Top of DATASET EXCERPTS

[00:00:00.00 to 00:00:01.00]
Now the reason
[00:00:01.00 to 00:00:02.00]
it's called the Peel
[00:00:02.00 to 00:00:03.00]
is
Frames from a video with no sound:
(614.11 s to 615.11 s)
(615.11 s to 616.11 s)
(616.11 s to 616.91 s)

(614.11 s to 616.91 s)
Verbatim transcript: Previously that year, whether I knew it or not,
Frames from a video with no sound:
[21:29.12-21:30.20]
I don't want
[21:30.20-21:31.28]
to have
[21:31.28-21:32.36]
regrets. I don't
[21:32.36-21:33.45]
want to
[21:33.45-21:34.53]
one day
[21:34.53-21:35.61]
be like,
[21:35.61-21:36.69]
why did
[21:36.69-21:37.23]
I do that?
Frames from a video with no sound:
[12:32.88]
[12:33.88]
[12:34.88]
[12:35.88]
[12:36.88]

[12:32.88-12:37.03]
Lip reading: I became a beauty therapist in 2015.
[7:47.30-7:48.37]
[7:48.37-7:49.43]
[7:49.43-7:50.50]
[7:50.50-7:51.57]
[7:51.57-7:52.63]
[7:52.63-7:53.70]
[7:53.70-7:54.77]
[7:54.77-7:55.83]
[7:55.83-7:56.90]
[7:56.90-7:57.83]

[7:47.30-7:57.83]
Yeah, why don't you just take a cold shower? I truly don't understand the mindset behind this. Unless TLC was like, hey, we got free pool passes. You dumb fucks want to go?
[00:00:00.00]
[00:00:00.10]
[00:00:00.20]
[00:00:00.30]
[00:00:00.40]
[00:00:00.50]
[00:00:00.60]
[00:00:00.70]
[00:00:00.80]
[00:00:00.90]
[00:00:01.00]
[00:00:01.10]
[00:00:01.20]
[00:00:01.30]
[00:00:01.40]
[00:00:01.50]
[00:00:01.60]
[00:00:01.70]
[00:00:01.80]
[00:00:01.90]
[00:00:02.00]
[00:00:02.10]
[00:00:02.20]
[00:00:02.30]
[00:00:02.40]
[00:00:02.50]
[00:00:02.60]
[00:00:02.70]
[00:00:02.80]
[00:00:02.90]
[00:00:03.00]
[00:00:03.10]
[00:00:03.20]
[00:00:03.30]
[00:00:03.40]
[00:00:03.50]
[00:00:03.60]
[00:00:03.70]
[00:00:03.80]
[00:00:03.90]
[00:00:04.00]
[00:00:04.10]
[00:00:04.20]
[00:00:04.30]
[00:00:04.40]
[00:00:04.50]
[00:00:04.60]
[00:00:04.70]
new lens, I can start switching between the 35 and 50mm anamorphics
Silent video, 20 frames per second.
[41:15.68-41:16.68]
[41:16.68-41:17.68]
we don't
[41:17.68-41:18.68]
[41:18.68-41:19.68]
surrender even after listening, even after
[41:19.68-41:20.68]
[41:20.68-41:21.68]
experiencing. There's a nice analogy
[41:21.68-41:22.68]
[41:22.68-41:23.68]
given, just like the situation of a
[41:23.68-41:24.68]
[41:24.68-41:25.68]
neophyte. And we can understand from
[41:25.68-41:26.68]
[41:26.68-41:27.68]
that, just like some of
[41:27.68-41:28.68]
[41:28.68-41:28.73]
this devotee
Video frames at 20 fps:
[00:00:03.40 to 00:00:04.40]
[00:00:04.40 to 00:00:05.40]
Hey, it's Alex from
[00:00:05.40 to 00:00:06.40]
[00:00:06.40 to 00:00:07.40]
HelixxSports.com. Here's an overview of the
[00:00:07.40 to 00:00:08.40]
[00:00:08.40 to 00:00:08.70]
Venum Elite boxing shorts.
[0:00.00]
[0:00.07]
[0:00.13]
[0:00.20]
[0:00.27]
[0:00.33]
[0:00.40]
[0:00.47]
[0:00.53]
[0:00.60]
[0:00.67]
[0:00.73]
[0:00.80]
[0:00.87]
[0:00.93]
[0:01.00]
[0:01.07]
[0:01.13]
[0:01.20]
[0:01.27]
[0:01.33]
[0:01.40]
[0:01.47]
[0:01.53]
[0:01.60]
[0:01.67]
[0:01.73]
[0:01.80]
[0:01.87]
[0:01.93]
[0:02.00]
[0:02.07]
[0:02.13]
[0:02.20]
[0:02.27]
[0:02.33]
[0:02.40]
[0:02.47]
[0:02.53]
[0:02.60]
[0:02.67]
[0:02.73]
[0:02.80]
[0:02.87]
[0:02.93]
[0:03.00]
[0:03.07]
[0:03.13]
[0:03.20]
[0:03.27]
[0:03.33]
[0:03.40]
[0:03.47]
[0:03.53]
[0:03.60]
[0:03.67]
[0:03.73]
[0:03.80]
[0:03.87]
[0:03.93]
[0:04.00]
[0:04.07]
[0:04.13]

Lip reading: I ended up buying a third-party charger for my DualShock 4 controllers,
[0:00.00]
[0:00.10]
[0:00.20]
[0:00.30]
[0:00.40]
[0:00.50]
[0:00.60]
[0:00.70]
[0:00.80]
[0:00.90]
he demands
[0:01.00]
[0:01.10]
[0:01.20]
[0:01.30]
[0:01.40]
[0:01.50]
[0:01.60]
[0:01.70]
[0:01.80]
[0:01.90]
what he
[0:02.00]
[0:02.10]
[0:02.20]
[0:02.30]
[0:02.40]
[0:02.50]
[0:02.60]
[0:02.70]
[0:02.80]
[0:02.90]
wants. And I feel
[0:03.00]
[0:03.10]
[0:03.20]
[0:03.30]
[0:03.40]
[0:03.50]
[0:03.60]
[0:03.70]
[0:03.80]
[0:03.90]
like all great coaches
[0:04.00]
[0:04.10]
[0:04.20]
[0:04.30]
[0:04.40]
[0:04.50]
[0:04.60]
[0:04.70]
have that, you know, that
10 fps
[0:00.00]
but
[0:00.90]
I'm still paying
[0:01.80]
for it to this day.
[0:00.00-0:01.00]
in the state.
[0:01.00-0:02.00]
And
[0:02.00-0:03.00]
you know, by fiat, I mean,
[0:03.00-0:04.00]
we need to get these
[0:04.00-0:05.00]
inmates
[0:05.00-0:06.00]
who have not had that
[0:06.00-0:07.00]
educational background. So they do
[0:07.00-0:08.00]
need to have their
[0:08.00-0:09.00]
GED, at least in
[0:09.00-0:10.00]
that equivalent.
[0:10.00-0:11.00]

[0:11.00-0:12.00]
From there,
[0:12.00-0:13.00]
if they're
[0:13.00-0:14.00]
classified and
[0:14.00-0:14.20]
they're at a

Bottom of DATASET EXCERPTS

• TASK BRIEF
Exact copies of all the entries above are to be printed.

• THE ANSWER
[00:00:00.00 to 00:00:01.00]
Now the reason
[00:00:01.00 to 00:00:02.00]
it's called the Peel
[00:00:02.00 to 00:00:03.00]
is
Frames from a video with no sound:
(614.11 s to 615.11 s)
(615.11 s to 616.11 s)
(616.11 s to 616.91 s)

(614.11 s to 616.91 s)
Verbatim transcript: Previously that year, whether I knew it or not,
Frames from a video with no sound:
[21:29.12-21:30.20]
I don't want
[21:30.20-21:31.28]
to have
[21:31.28-21:32.36]
regrets. I don't
[21:32.36-21:33.45]
want to
[21:33.45-21:34.53]
one day
[21:34.53-21:35.61]
be like,
[21:35.61-21:36.69]
why did
[21:36.69-21:37.23]
I do that?
Frames from a video with no sound:
[12:32.88]
[12:33.88]
[12:34.88]
[12:35.88]
[12:36.88]

[12:32.88-12:37.03]
Lip reading: I became a beauty therapist in 2015.
[7:47.30-7:48.37]
[7:48.37-7:49.43]
[7:49.43-7:50.50]
[7:50.50-7:51.57]
[7:51.57-7:52.63]
[7:52.63-7:53.70]
[7:53.70-7:54.77]
[7:54.77-7:55.83]
[7:55.83-7:56.90]
[7:56.90-7:57.83]

[7:47.30-7:57.83]
Yeah, why don't you just take a cold shower? I truly don't understand the mindset behind this. Unless TLC was like, hey, we got free pool passes. You dumb fucks want to go?
[00:00:00.00]
[00:00:00.10]
[00:00:00.20]
[00:00:00.30]
[00:00:00.40]
[00:00:00.50]
[00:00:00.60]
[00:00:00.70]
[00:00:00.80]
[00:00:00.90]
[00:00:01.00]
[00:00:01.10]
[00:00:01.20]
[00:00:01.30]
[00:00:01.40]
[00:00:01.50]
[00:00:01.60]
[00:00:01.70]
[00:00:01.80]
[00:00:01.90]
[00:00:02.00]
[00:00:02.10]
[00:00:02.20]
[00:00:02.30]
[00:00:02.40]
[00:00:02.50]
[00:00:02.60]
[00:00:02.70]
[00:00:02.80]
[00:00:02.90]
[00:00:03.00]
[00:00:03.10]
[00:00:03.20]
[00:00:03.30]
[00:00:03.40]
[00:00:03.50]
[00:00:03.60]
[00:00:03.70]
[00:00:03.80]
[00:00:03.90]
[00:00:04.00]
[00:00:04.10]
[00:00:04.20]
[00:00:04.30]
[00:00:04.40]
[00:00:04.50]
[00:00:04.60]
[00:00:04.70]
new lens, I can start switching between the 35 and 50mm anamorphics
Silent video, 20 frames per second.
[41:15.68-41:16.68]
[41:16.68-41:17.68]
we don't
[41:17.68-41:18.68]
[41:18.68-41:19.68]
surrender even after listening, even after
[41:19.68-41:20.68]
[41:20.68-41:21.68]
experiencing. There's a nice analogy
[41:21.68-41:22.68]
[41:22.68-41:23.68]
given, just like the situation of a
[41:23.68-41:24.68]
[41:24.68-41:25.68]
neophyte. And we can understand from
[41:25.68-41:26.68]
[41:26.68-41:27.68]
that, just like some of
[41:27.68-41:28.68]
[41:28.68-41:28.73]
this devotee
Video frames at 20 fps:
[00:00:03.40 to 00:00:04.40]
[00:00:04.40 to 00:00:05.40]
Hey, it's Alex from
[00:00:05.40 to 00:00:06.40]
[00:00:06.40 to 00:00:07.40]
HelixxSports.com. Here's an overview of the
[00:00:07.40 to 00:00:08.40]
[00:00:08.40 to 00:00:08.70]
Venum Elite boxing shorts.
[0:00.00]
[0:00.07]
[0:00.13]
[0:00.20]
[0:00.27]
[0:00.33]
[0:00.40]
[0:00.47]
[0:00.53]
[0:00.60]
[0:00.67]
[0:00.73]
[0:00.80]
[0:00.87]
[0:00.93]
[0:01.00]
[0:01.07]
[0:01.13]
[0:01.20]
[0:01.27]
[0:01.33]
[0:01.40]
[0:01.47]
[0:01.53]
[0:01.60]
[0:01.67]
[0:01.73]
[0:01.80]
[0:01.87]
[0:01.93]
[0:02.00]
[0:02.07]
[0:02.13]
[0:02.20]
[0:02.27]
[0:02.33]
[0:02.40]
[0:02.47]
[0:02.53]
[0:02.60]
[0:02.67]
[0:02.73]
[0:02.80]
[0:02.87]
[0:02.93]
[0:03.00]
[0:03.07]
[0:03.13]
[0:03.20]
[0:03.27]
[0:03.33]
[0:03.40]
[0:03.47]
[0:03.53]
[0:03.60]
[0:03.67]
[0:03.73]
[0:03.80]
[0:03.87]
[0:03.93]
[0:04.00]
[0:04.07]
[0:04.13]

Lip reading: I ended up buying a third-party charger for my DualShock 4 controllers,
[0:00.00]
[0:00.10]
[0:00.20]
[0:00.30]
[0:00.40]
[0:00.50]
[0:00.60]
[0:00.70]
[0:00.80]
[0:00.90]
he demands
[0:01.00]
[0:01.10]
[0:01.20]
[0:01.30]
[0:01.40]
[0:01.50]
[0:01.60]
[0:01.70]
[0:01.80]
[0:01.90]
what he
[0:02.00]
[0:02.10]
[0:02.20]
[0:02.30]
[0:02.40]
[0:02.50]
[0:02.60]
[0:02.70]
[0:02.80]
[0:02.90]
wants. And I feel
[0:03.00]
[0:03.10]
[0:03.20]
[0:03.30]
[0:03.40]
[0:03.50]
[0:03.60]
[0:03.70]
[0:03.80]
[0:03.90]
like all great coaches
[0:04.00]
[0:04.10]
[0:04.20]
[0:04.30]
[0:04.40]
[0:04.50]
[0:04.60]
[0:04.70]
have that, you know, that
10 fps
[0:00.00]
but
[0:00.90]
I'm still paying
[0:01.80]
for it to this day.
[0:00.00-0:01.00]
in the state.
[0:01.00-0:02.00]
And
[0:02.00-0:03.00]
you know, by fiat, I mean,
[0:03.00-0:04.00]
we need to get these
[0:04.00-0:05.00]
inmates
[0:05.00-0:06.00]
who have not had that
[0:06.00-0:07.00]
educational background. So they do
[0:07.00-0:08.00]
need to have their
[0:08.00-0:09.00]
GED, at least in
[0:09.00-0:10.00]
that equivalent.
[0:10.00-0:11.00]

[0:11.00-0:12.00]
From there,
[0:12.00-0:13.00]
if they're
[0:13.00-0:14.00]
classified and
[0:14.00-0:14.20]
they're at a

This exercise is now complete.